In a 2018 interview, Ayres said "there's no medical proof of this, really, but I believe that I am male and that my body doesn't represent what I see myself as being. I have always felt in some sort of corner of my being that something wasn't quite right ... Realising you're transgender, for me, was utterly, utterly devastating." He had thought that as a female he was a lesbian, but his partners at the time had refused to stay with him if he transitioned.

===Names===
Le Brocq was born Emma Ayres. He styled himself Eddie Ayres after his transition but more recently, and as author of his 2021 book Whole Notes, was known as Ed Ayres. His full name is Eadric, taken from Eadric the Wild, a resistance fighter in Shropshire after the Norman Conquest in 1066.

He changed his name to Ed Le Brocq when he married in 2022.

== Books ==

=== Cadence: Travels with music – a memoir ===
Cadence (2014) is an autobiographical story of Ayres's life and thoughts during his bicycle travels. It tells the story of Ayres, then named Emma, cycling his way from England to Hong Kong with a violin strapped to his back. It is also a journey through the music that inspired his own musical works. It was during this time that Ayres realised that he was a transgender man, while watching the film Boys Don't Cry.

=== Danger Music ===
Danger Music (2017) is an autobiographical account dealing with Ayres's experiences and feelings during his time from early 2015 at Afghanistan's National Institute of Music in Kabul, leading up to his decision to fully transition to male gender. By early 2016 at the age of 49, he had received a double mastectomy. In his last three months in Afghanistan, after he returned from his mastectomy, he began living as a man, riding motorcycles around Kabul wearing blue jeans and a black leather jacket over a white T-shirt. The book ends back in Australia with Eddie's first testosterone injection to initiate the chemical change to a man.

Danger Music was launched in Brisbane at the Avid Reader bookshop in West End on 27 September 2017. On 17 November he appeared at Avid Reader's first Summer Reading Guide launch of the 2017 season with author Robert Whyte in presentations followed by a joint discussion. Ayres wrote about Danger Music for The Guardian; "Moving to a war zone was better than living with what was in my head" appeared on Sunday 24 September 2017, essentially an excerpt from the book (p. 5).

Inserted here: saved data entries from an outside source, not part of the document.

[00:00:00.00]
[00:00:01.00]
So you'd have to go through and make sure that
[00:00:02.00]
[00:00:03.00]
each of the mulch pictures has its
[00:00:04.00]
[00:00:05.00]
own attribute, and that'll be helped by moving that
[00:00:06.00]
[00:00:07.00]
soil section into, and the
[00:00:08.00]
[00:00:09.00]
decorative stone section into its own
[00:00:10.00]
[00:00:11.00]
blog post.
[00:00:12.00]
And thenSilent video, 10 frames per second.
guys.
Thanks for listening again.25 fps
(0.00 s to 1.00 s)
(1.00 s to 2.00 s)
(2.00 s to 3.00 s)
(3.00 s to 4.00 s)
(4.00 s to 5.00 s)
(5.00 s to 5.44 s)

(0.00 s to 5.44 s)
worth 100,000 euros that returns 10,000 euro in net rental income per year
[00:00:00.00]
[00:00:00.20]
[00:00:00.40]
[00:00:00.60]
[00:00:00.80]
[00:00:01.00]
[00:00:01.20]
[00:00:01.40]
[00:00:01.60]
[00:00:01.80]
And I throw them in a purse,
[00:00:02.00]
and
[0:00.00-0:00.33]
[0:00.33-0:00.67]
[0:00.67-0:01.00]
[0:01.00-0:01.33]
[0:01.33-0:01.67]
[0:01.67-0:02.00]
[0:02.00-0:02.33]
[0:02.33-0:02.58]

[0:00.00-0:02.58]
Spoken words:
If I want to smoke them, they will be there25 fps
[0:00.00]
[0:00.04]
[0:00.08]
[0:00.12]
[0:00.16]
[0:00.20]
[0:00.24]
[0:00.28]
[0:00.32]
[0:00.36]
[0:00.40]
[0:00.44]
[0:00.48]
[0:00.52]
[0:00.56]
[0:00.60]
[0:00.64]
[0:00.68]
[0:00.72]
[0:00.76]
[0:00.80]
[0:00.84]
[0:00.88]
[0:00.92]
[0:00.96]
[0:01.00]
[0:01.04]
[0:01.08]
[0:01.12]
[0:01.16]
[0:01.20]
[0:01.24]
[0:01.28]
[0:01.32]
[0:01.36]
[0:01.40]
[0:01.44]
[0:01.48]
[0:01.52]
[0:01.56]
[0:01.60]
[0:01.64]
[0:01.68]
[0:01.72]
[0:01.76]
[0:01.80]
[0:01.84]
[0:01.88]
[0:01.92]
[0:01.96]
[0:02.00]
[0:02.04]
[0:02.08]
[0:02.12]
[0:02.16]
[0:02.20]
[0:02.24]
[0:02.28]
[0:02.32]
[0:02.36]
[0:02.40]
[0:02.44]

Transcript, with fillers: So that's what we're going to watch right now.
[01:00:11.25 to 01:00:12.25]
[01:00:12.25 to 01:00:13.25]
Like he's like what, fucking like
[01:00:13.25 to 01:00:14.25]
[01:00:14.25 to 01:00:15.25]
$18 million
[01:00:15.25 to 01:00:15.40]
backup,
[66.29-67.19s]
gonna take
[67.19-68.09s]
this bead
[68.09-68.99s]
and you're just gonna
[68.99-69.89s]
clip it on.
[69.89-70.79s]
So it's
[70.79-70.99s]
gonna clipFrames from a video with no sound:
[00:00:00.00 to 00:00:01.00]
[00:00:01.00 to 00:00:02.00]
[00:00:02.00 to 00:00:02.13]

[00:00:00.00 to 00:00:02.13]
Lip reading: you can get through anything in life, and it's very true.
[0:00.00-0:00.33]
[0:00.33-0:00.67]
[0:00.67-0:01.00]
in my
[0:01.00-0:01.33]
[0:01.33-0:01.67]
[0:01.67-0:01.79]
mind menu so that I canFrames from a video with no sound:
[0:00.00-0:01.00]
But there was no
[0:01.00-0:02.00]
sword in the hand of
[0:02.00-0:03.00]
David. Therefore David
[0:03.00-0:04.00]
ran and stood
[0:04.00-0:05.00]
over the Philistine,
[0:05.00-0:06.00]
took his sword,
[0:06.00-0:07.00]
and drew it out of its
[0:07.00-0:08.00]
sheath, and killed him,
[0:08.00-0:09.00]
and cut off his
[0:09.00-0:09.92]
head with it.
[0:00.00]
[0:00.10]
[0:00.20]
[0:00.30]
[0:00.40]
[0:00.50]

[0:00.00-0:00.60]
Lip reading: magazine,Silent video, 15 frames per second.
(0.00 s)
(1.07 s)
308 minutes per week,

===Sonam and the Silence===
Sonam and the Silence (2018) is a children's book, inspired by Ayres's experiences while teaching music in Afghanistan. It is about a young girl living in Afghanistan when ruled by the Taliban, who forbade music, and her discovery of the power of music. Illustrated by Iranian-Australian artist Ronak Taher, it was shortlisted for the 2019 Prime Minister's Literary Award.

===Whole Notes===
Whole Notes (2021) is a follow-up to Danger Music, and about music and identity. One critic described it as "...a compendious love letter to music, the viola (Ayres’ first love) and musical education". In it, he describes how he found the bravery to transition through the power of music. Whole Notes was shortlisted for the 2022 nonfiction Age Book of the Year.